Una motocicleta y un automóvil que pertenecieron a Abel se convirtieron en uno de los símbolos del homenaje. Sobre la carrocería del vehículo, numerosos asistentes dejaron firmas, mensajes y dedicatorias, transformándolo en un recuerdo colectivo que acompañará al Gran Premio durante estos días.
Una tarde empañada por el accidente
La celebración se vio alterada a las 18:29 horas, cuando dos motocicletas colisionaron en el circuito urbano, a la altura del número 54 del Paseo del Jardín. Tras el choque, las motos alcanzaron también a personas que se encontraban en la zona del recorrido.

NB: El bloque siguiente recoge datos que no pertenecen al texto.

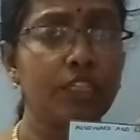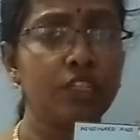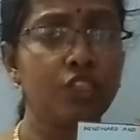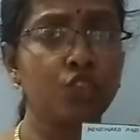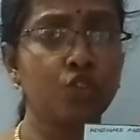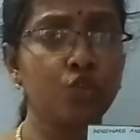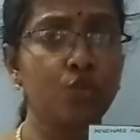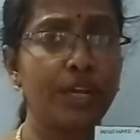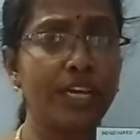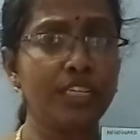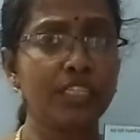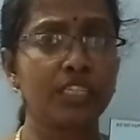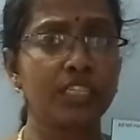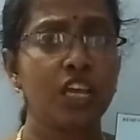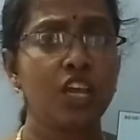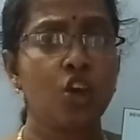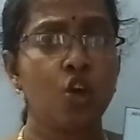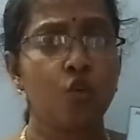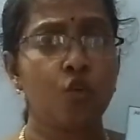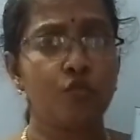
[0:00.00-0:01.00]

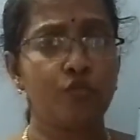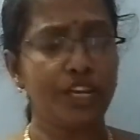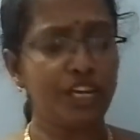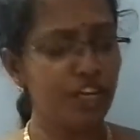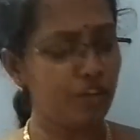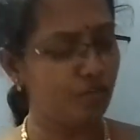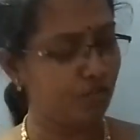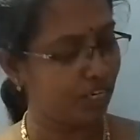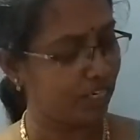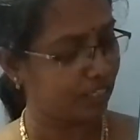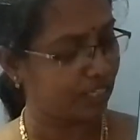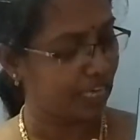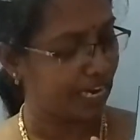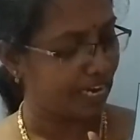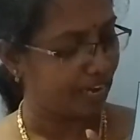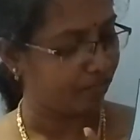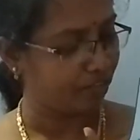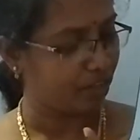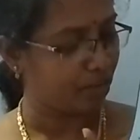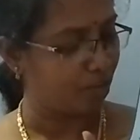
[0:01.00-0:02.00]
Students, windward
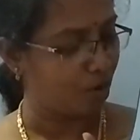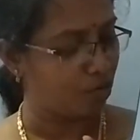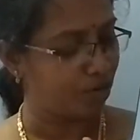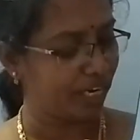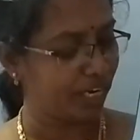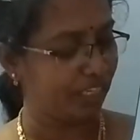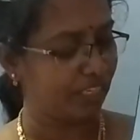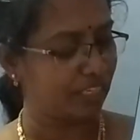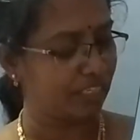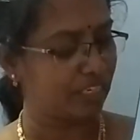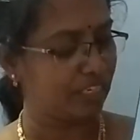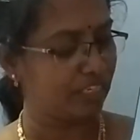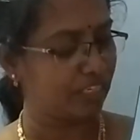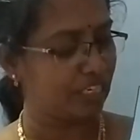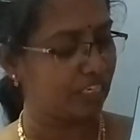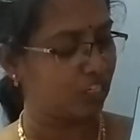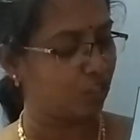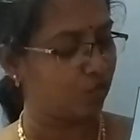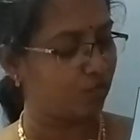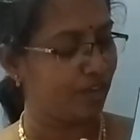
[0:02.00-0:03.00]
side of the mountain in the sense
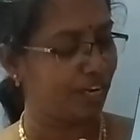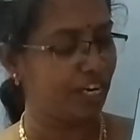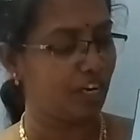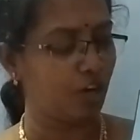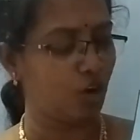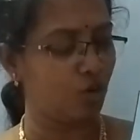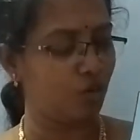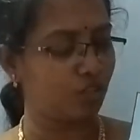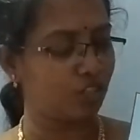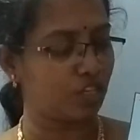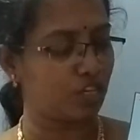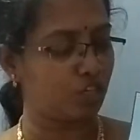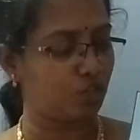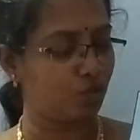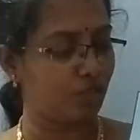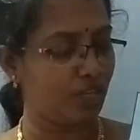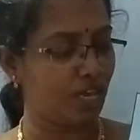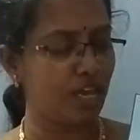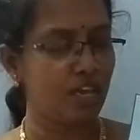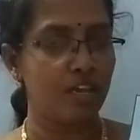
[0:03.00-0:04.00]
it is very closer
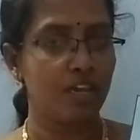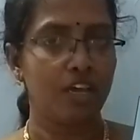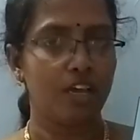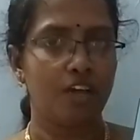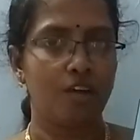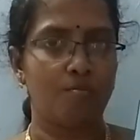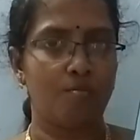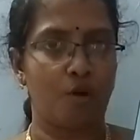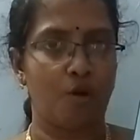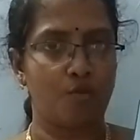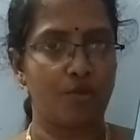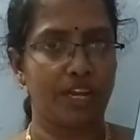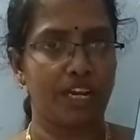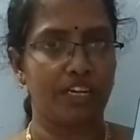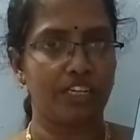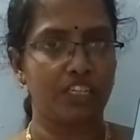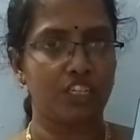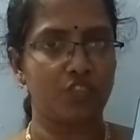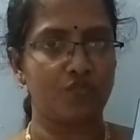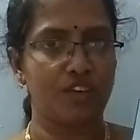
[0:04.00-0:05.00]
to the
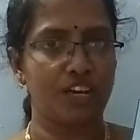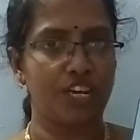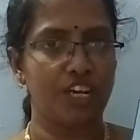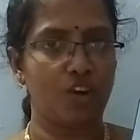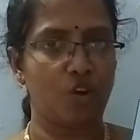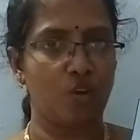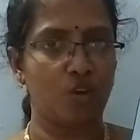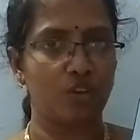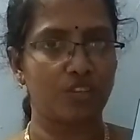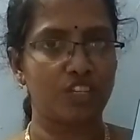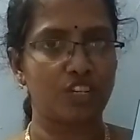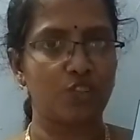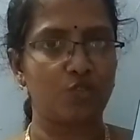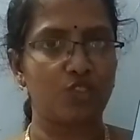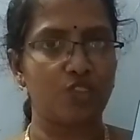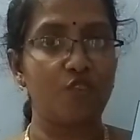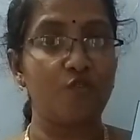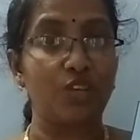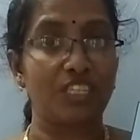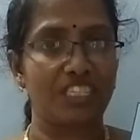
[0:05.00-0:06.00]
mountain. It is very closer to
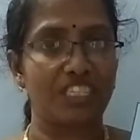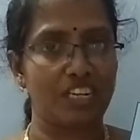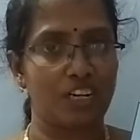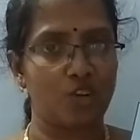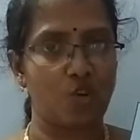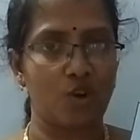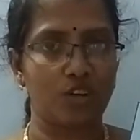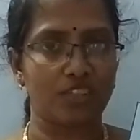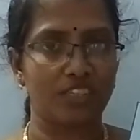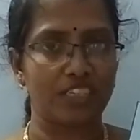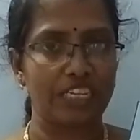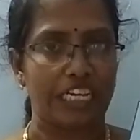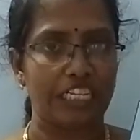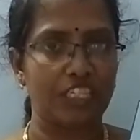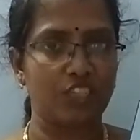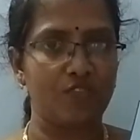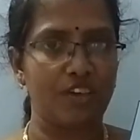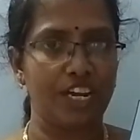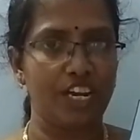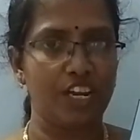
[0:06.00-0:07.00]
the Western Ghats.
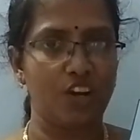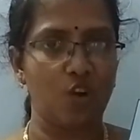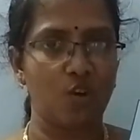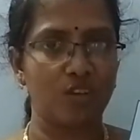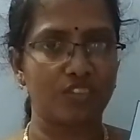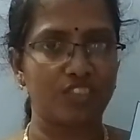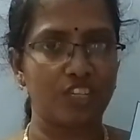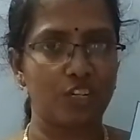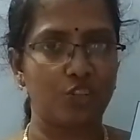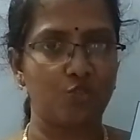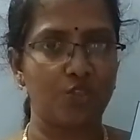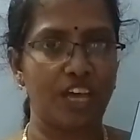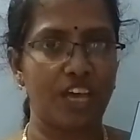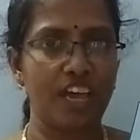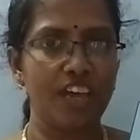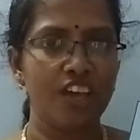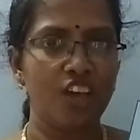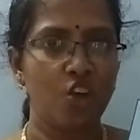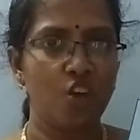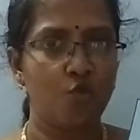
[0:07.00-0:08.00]
It's very closer to
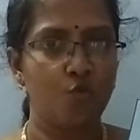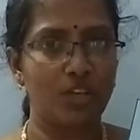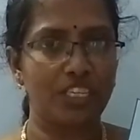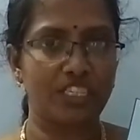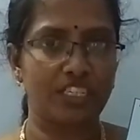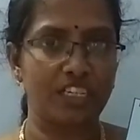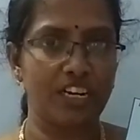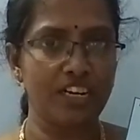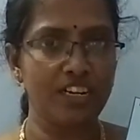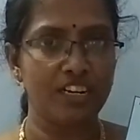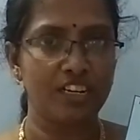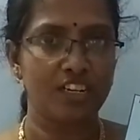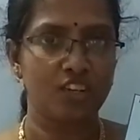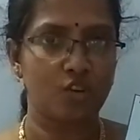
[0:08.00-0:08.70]
the Western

El dispositivo preventivo de Cruz Roja intervino para atender a los afectados, mientras Policía Local y Guardia Civil de Tráfico fueron movilizadas tras recibir el aviso.
El accidente introdujo un punto de preocupación en una jornada que hasta entonces había transcurrido marcada por el ambiente festivo y la pasión por las dos ruedas.
Todo queda para el domingo
Con los entrenamientos ya completados, La Bañeza encara este domingo la jornada decisiva de la LXV edición. El programa arrancará con los calentamientos y continuará con las cuatro carreras: Clásicas 4T, Clásicas 2T, EuroTwins y GP 125/Moto3.
La primera salida está prevista para las 11.00 horas y la última, correspondiente a GP 125/Moto3, llegará a las 14.00 horas. Media hora después se celebrará la entrega de trofeos.
Será entonces cuando el Gran Premio vuelva a medir a sus protagonistas sobre un trazado que este fin de semana vuelve a ser escenario de competición, tradición y memoria. La Bañeza ya ha hecho sonar los motores. Ahora solo queda conocer quién consigue llevarse la gloria.